The organizers of the petition say that naming the school after a slave-owning, anti-abolitionist creates a hostile environment for the district’s racially diverse student body. The group’s letter to the school board details John Witherspoon’s history of opposing slave liberation and oppressing Black people, citing research from the Princeton and Slavery Project. The alumni group has suggested two potential names to replace Witherspoon — activist Paul Robeson and Princeton slave Silvia DuBois.
Many alumni have reached out since Monday to express their support and share stories about their experiences in the Princeton Public Schools, Allen said. John Thompson, a 1988 graduate of Princeton High School, hopes that the symbolic name change can prompt uncomfortable conversations that lead to real change and force Princeton residents to acknowledge racism in their community.
“Princeton has always been what I call a private town. The racial disparities are hidden,” Thompson said. “Growing up here offered distinct advantages in education and diversity, though the experiences of being Black [meant] the same stressors as any other city.”
In the letter to the school board, some alumni shared personal anecdotes of their time in the district and made several suggestions to improve education about race in the curriculum. They have proposed a ‘History of Princeton’ class focused on the local history of racism that would incorporate racial discourse into elective courses at the middle school, and discussions of racially-discriminatory public policy in the mandatory civics class for all eighth-graders. “We as alumni believe that creating and sustaining an effective curriculum for future generations will help to counter racism at the local level,” reads the letter.
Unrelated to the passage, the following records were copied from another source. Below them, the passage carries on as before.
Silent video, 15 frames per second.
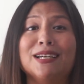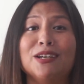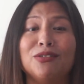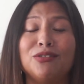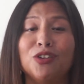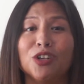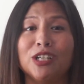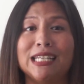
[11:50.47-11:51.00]

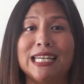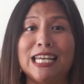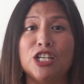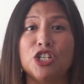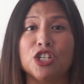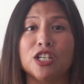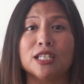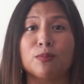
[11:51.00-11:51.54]
if your
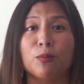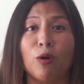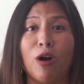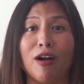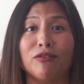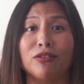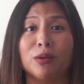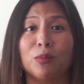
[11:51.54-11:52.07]
niche is
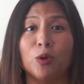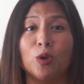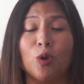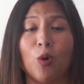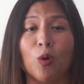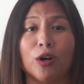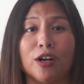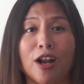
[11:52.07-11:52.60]
profitable
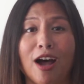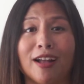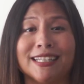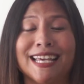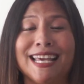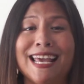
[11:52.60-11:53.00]
or not.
The idea of renaming the John Witherspoon Middle School has been discussed in the past, said Jennifer Cohan, a community activist and Princeton resident, but the momentum of the current anti-racism activism, as well as the recent renaming of the Woodrow Wilson School, contributed to what Cohan describes as a “long overdue change finally being made.”
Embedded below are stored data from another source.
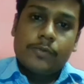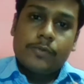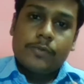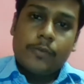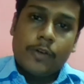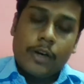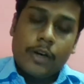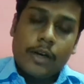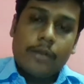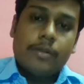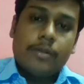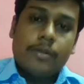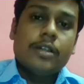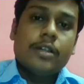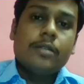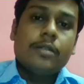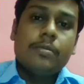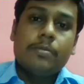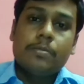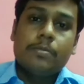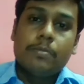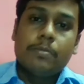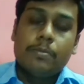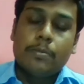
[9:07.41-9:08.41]
for our
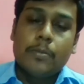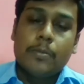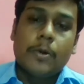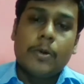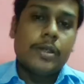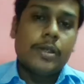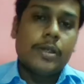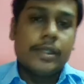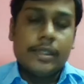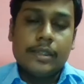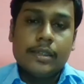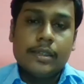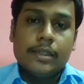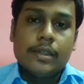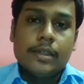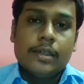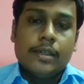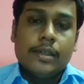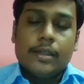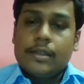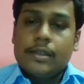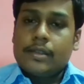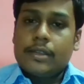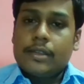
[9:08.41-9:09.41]
body,
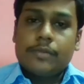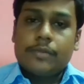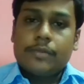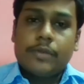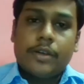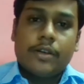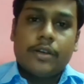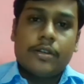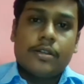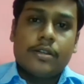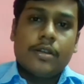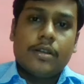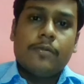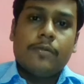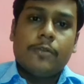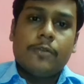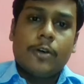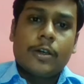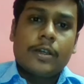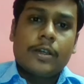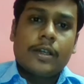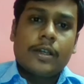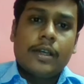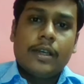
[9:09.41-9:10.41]
just because of
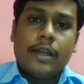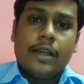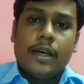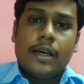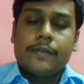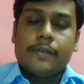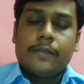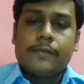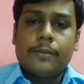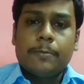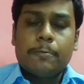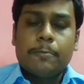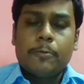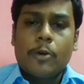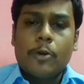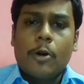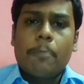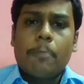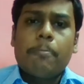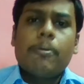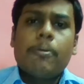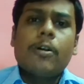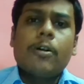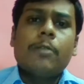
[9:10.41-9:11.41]
water have the
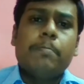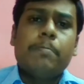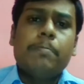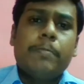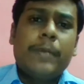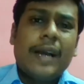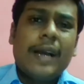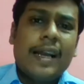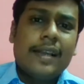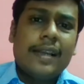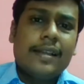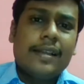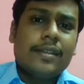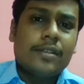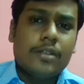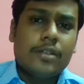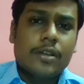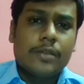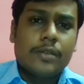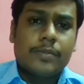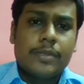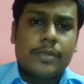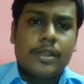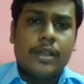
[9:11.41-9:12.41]
proper balance
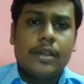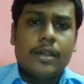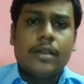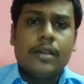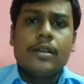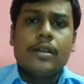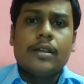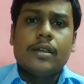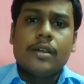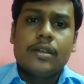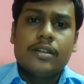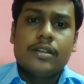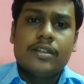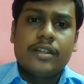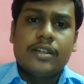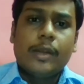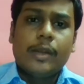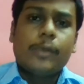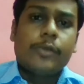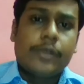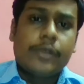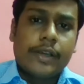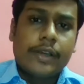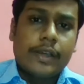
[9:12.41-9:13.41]
of the
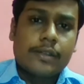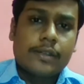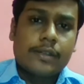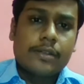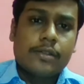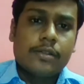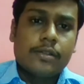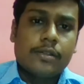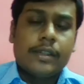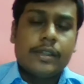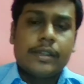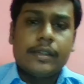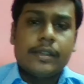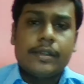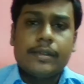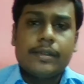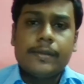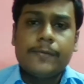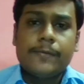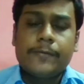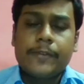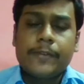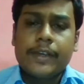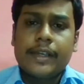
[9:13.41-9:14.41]
nutrients. So it is
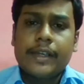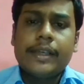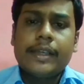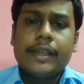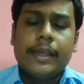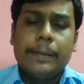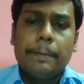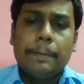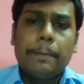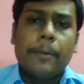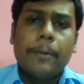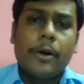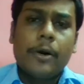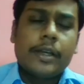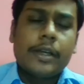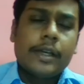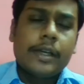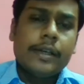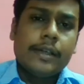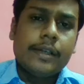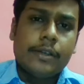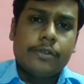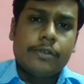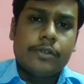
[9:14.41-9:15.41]
a very
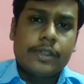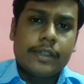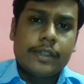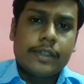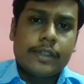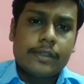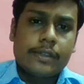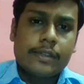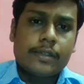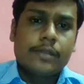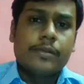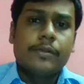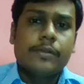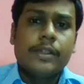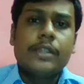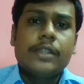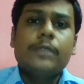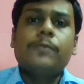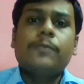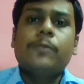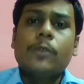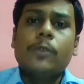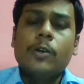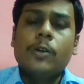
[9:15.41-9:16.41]
important nutrients which
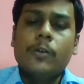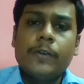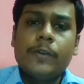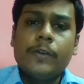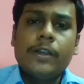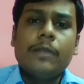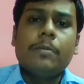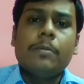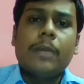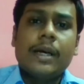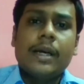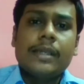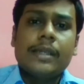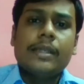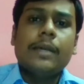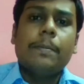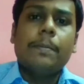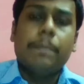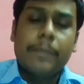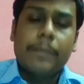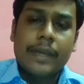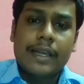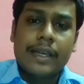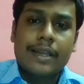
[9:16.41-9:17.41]
fulfilled by the
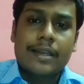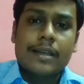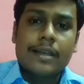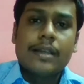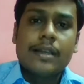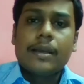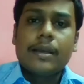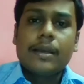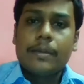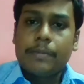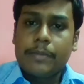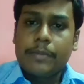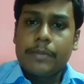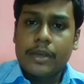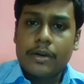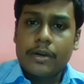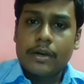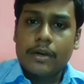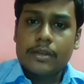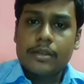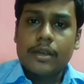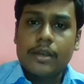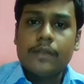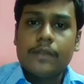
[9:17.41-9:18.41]
milk,
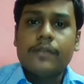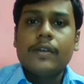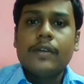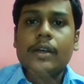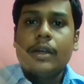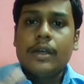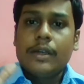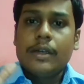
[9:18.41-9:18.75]
because of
School officials have been in touch with Allen, and the school board policy committee will be making recommendations to the board regarding public input and any process for renaming the school, School Board President Beth Behrend said.
Behrend said the board is committed to combatting systemic racism. “Acknowledging our nation’s flawed history, and adapting our spaces and curriculum to welcome a diverse community is essential for each and every one of our students to thrive and to achieve his or her greatest potential,” she said. “As the events of the past months point out so clearly, much work remains to be done.”
She added that the district has been “pursuing significant changes to its curriculum and culture in pursuit of equity,” including adopting “restorative justice” principles and practices, educating staff on implicit bias and cultural responsiveness, and developing a racial literacy curriculum. She said the board is considering expanding the racial literacy curriculum in the coming school year.
Allen said he believes the petition has motivated some Princeton residents to educate themselves on John Witherspoon and the town’s history of racism. He hopes to collect at least 500 signatures for the petition and keep spreading awareness about the town’s history.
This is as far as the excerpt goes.